____ DATASET EXTRACT

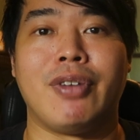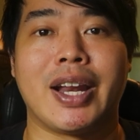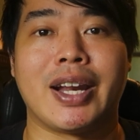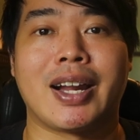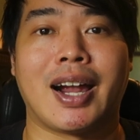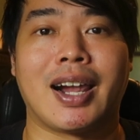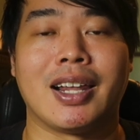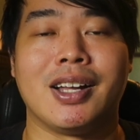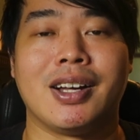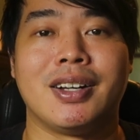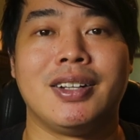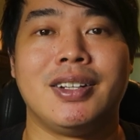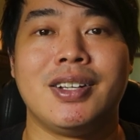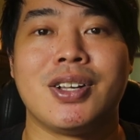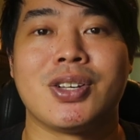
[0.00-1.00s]
red color.
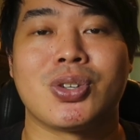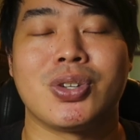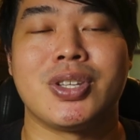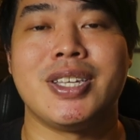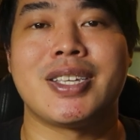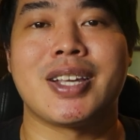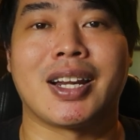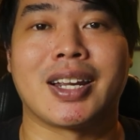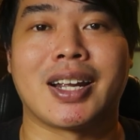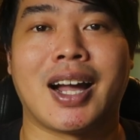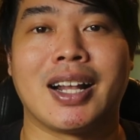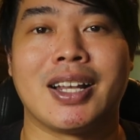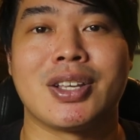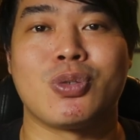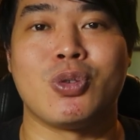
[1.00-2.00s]
So these are the
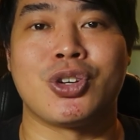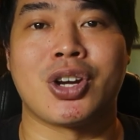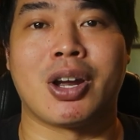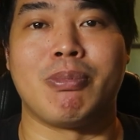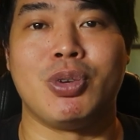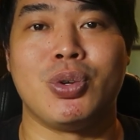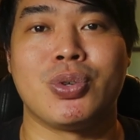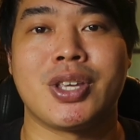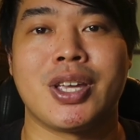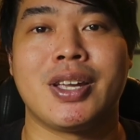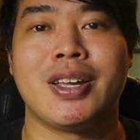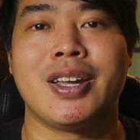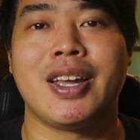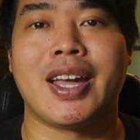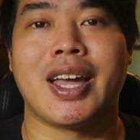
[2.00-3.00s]
colors which I'm
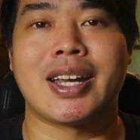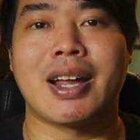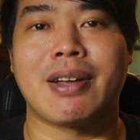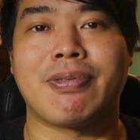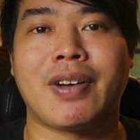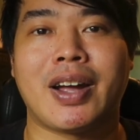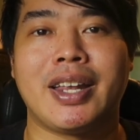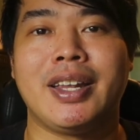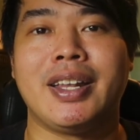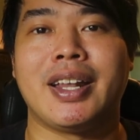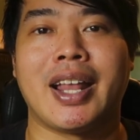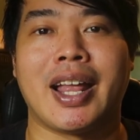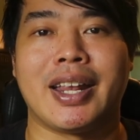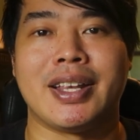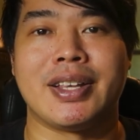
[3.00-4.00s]
using, and I find
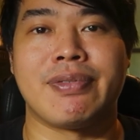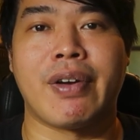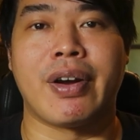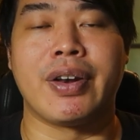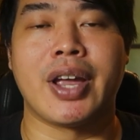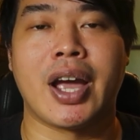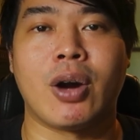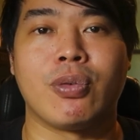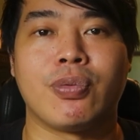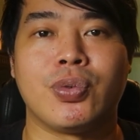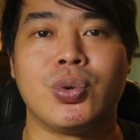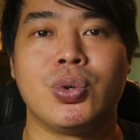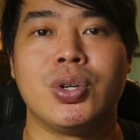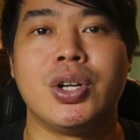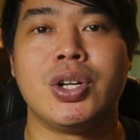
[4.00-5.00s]
that it's very
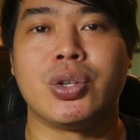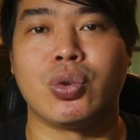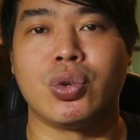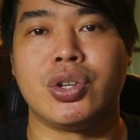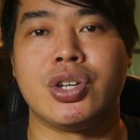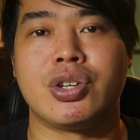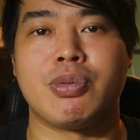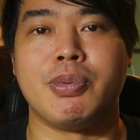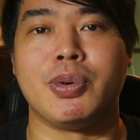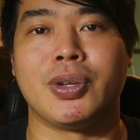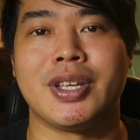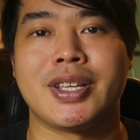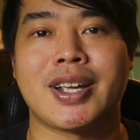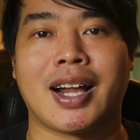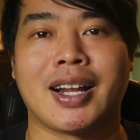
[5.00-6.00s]
helpful to distribute
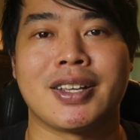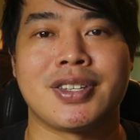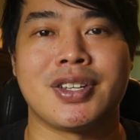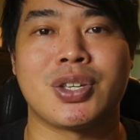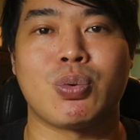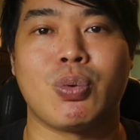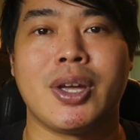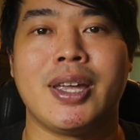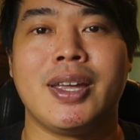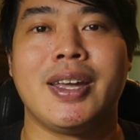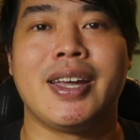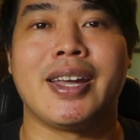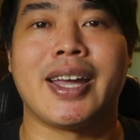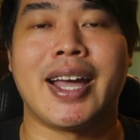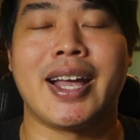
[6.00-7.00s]
these colors this way
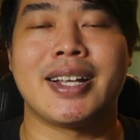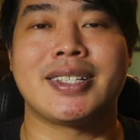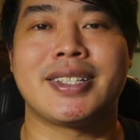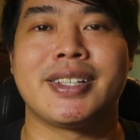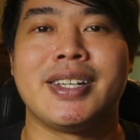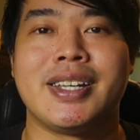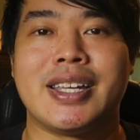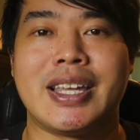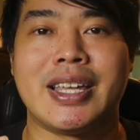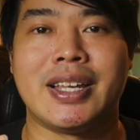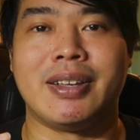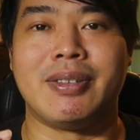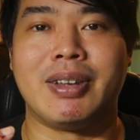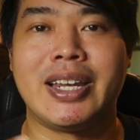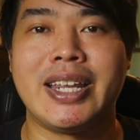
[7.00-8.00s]
as it
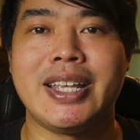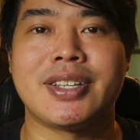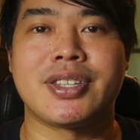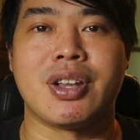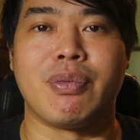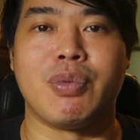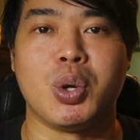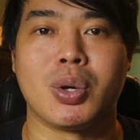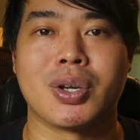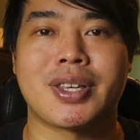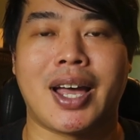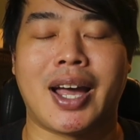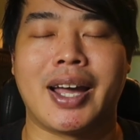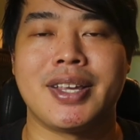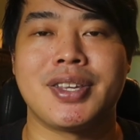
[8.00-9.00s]
leads the viewer's
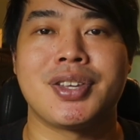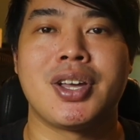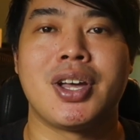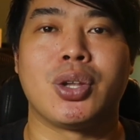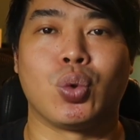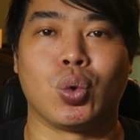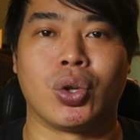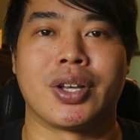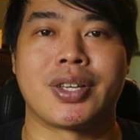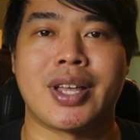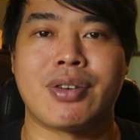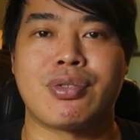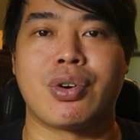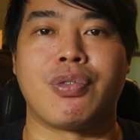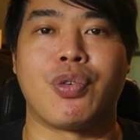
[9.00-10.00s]
eyes to the
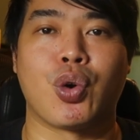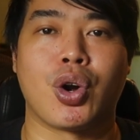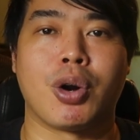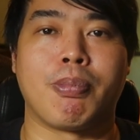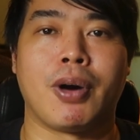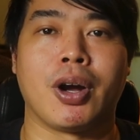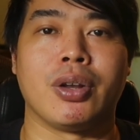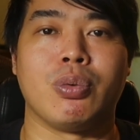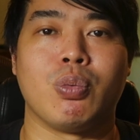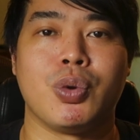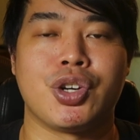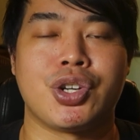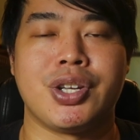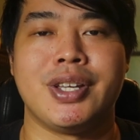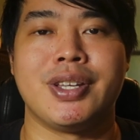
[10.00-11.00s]
central focal point,
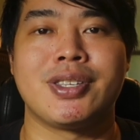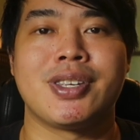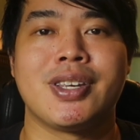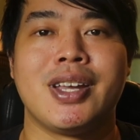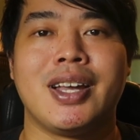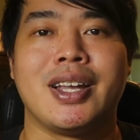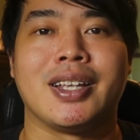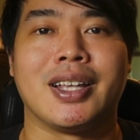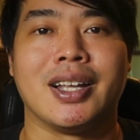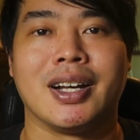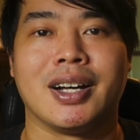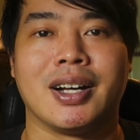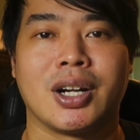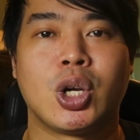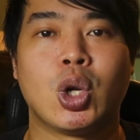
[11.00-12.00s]
which is
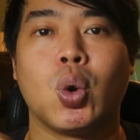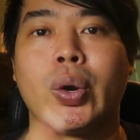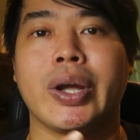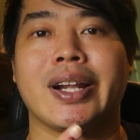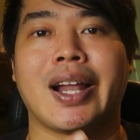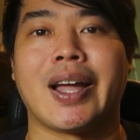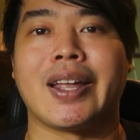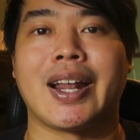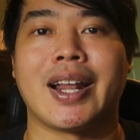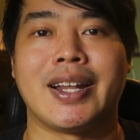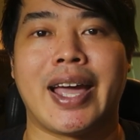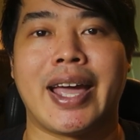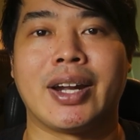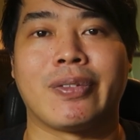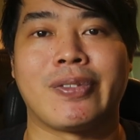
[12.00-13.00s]
the glowing light at the
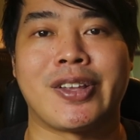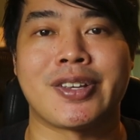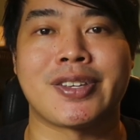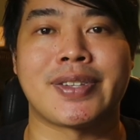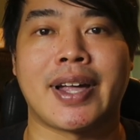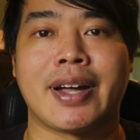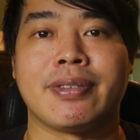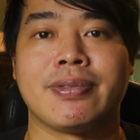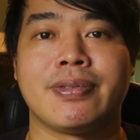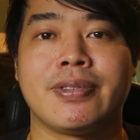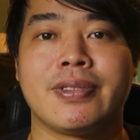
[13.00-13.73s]
end of the staff.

________

PROBLEM TO WORK ON:
Your reply should hold only the lines from the one that contains "[7.00-8.00s]" through the last line of the records above, exact and complete, and no pictures.

RESPONSE TO THIS TASK:
[7.00-8.00s]
as it
[8.00-9.00s]
leads the viewer's
[9.00-10.00s]
eyes to the
[10.00-11.00s]
central focal point,
[11.00-12.00s]
which is
[12.00-13.00s]
the glowing light at the
[13.00-13.73s]
end of the staff.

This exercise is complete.